The gross mistake is all but certain to end Heitkamp’s ambitions of being reelected.
Heitkamp is already down in public polls by a significant margin to Rep. Kevin Cramer (R-N.D.). Her loss means Democrats would basically have to run the table in every other battleground race to take the chamber.
That is not going to happen.
Republicans have had Heitkamp losing by double digits in their private polling for weeks. Heitkamp admits she’s in an uphill battle after voting no on Justice Brett Kavanaugh’s nomination.
“At this point, it’s really ours to lose,” said Sen.
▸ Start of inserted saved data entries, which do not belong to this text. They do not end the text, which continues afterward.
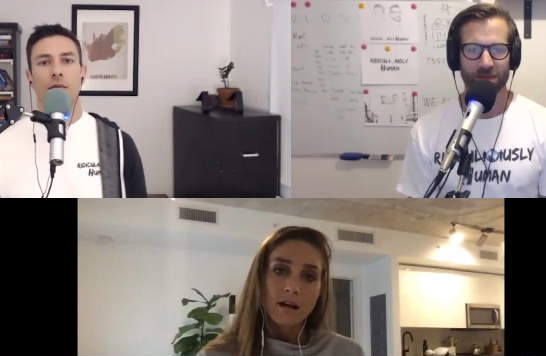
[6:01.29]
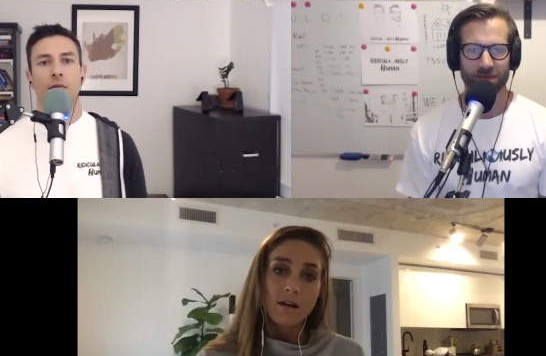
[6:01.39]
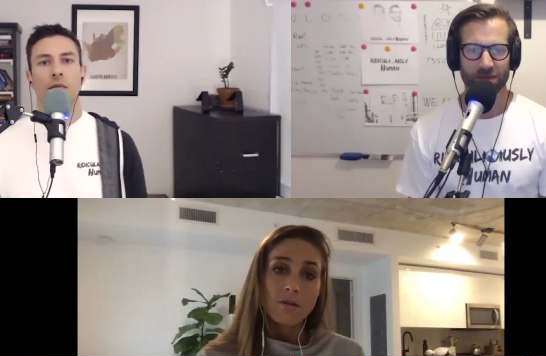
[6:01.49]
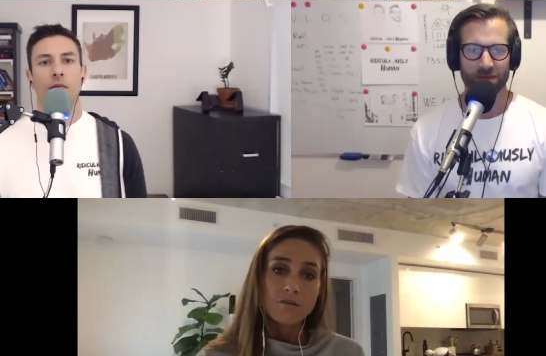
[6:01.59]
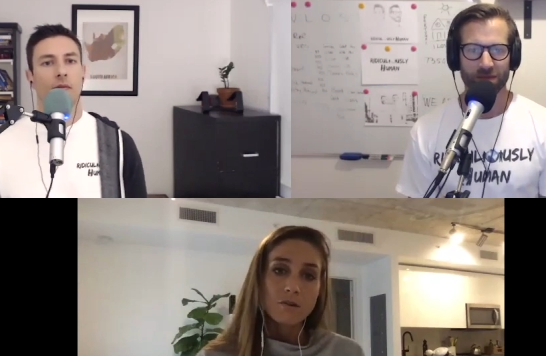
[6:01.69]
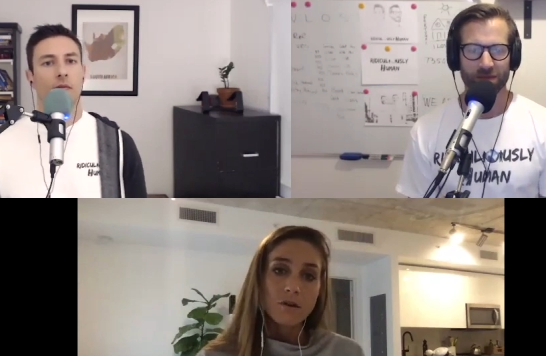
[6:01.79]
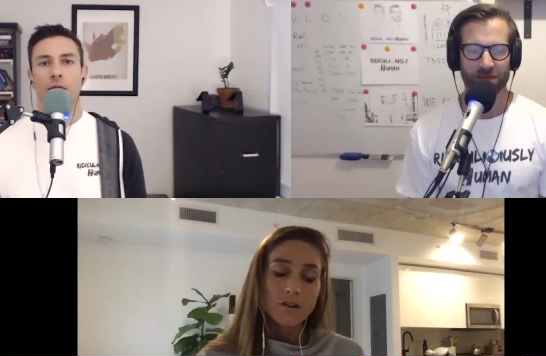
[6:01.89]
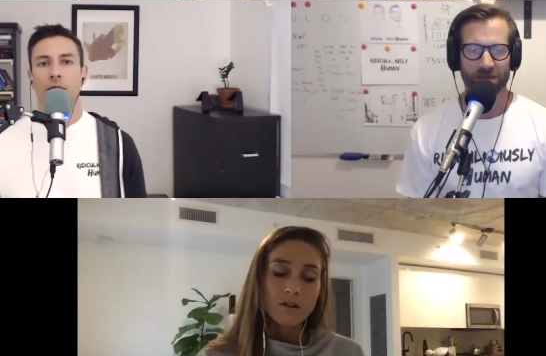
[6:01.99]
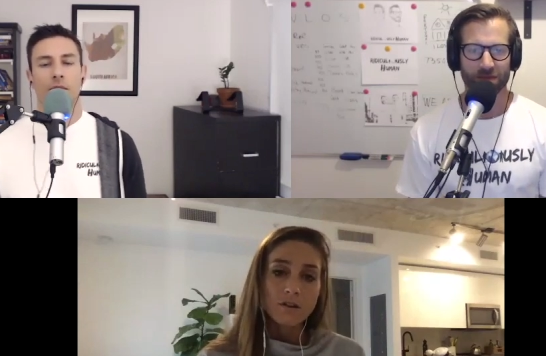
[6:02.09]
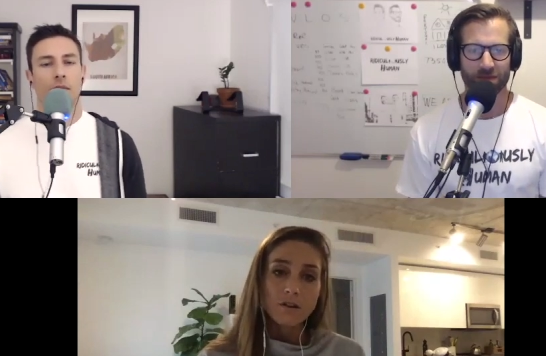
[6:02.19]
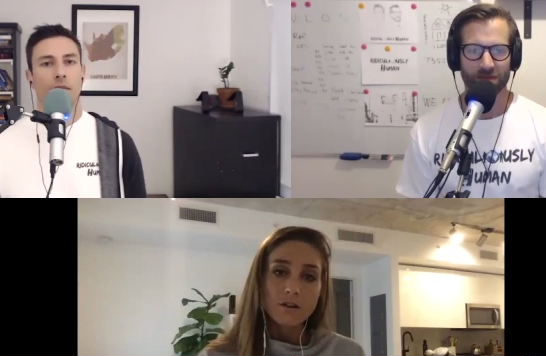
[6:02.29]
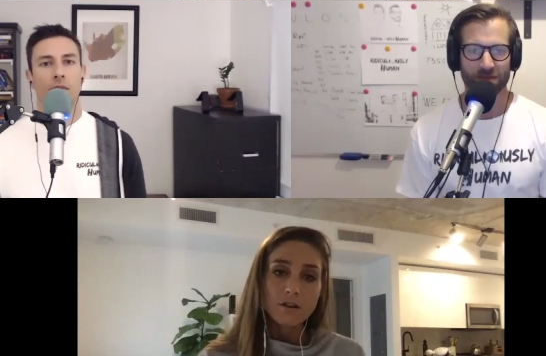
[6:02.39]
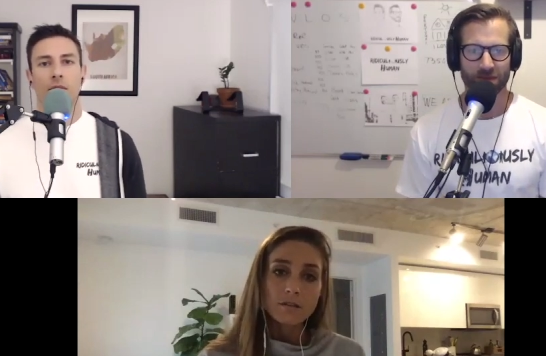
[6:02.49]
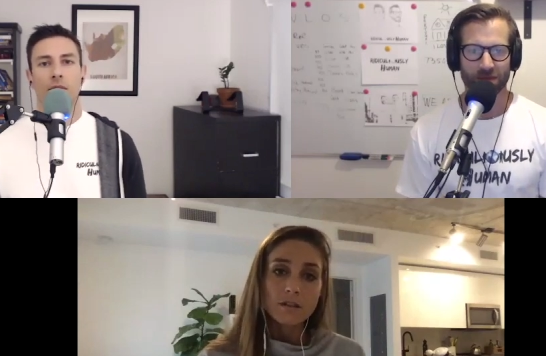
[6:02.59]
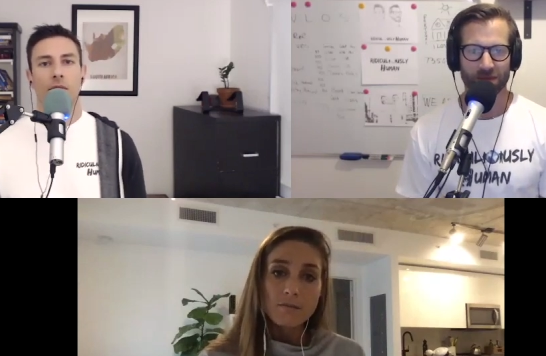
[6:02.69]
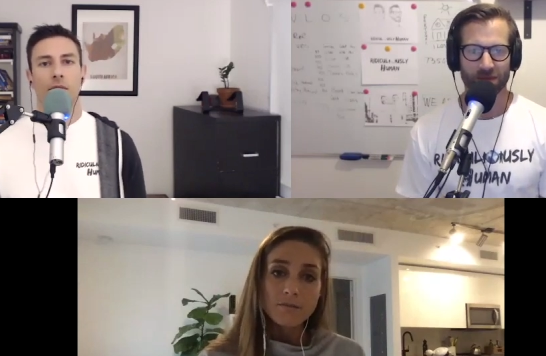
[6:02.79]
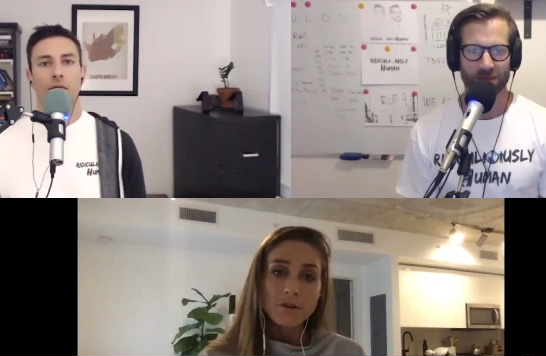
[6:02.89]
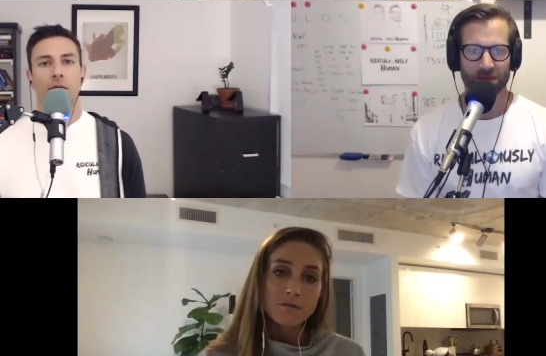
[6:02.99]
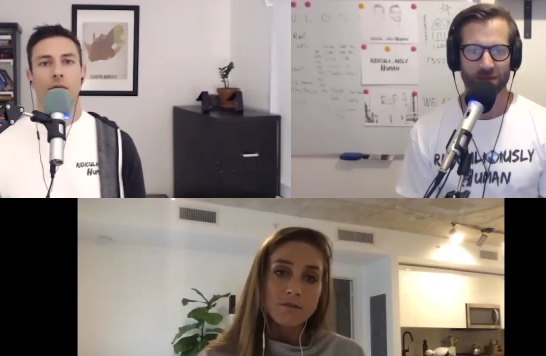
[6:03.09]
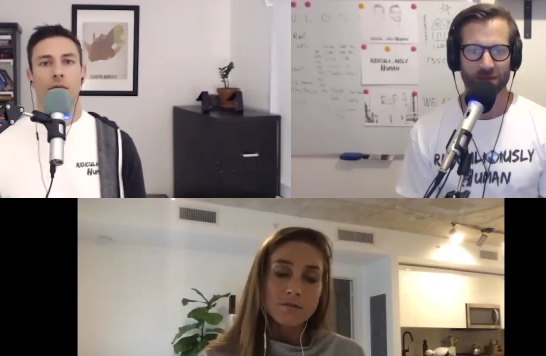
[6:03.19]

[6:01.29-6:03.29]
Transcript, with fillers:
Speaker 1: Those are all your lymph nodes.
John Thune (R-S.D.). “The race, probably to her detriment, has been nationalized around the Supreme Court and Trump.”
The Heitkamp advertisement was an open letter to Cramer, and was meant to criticize statements he made about Kavanaugh.
Heitkamp yesterday apologized for the ad, saying in a statement that some of the women identified in the ad had not given their permission to be listed, and that others were not victims of domestic violence, sexual abuse or rape.
“We recently discovered that several of the women’s names who were provided to us did not authorize their names to be shared or were not survivors of abuse,” she said. “I deeply regret this mistake and we are in the process of issuing a retraction, personally apologizing to each of the people impacted by this and taking the necessary steps to ensure this never happens again.”
Heitkamp is one of 10 Senate Democrats up for reelection this year, and rolling averages of polls show she is in the most danger, by far, of any Trump-state Democrat.
Trump easily won North Dakota in 2016.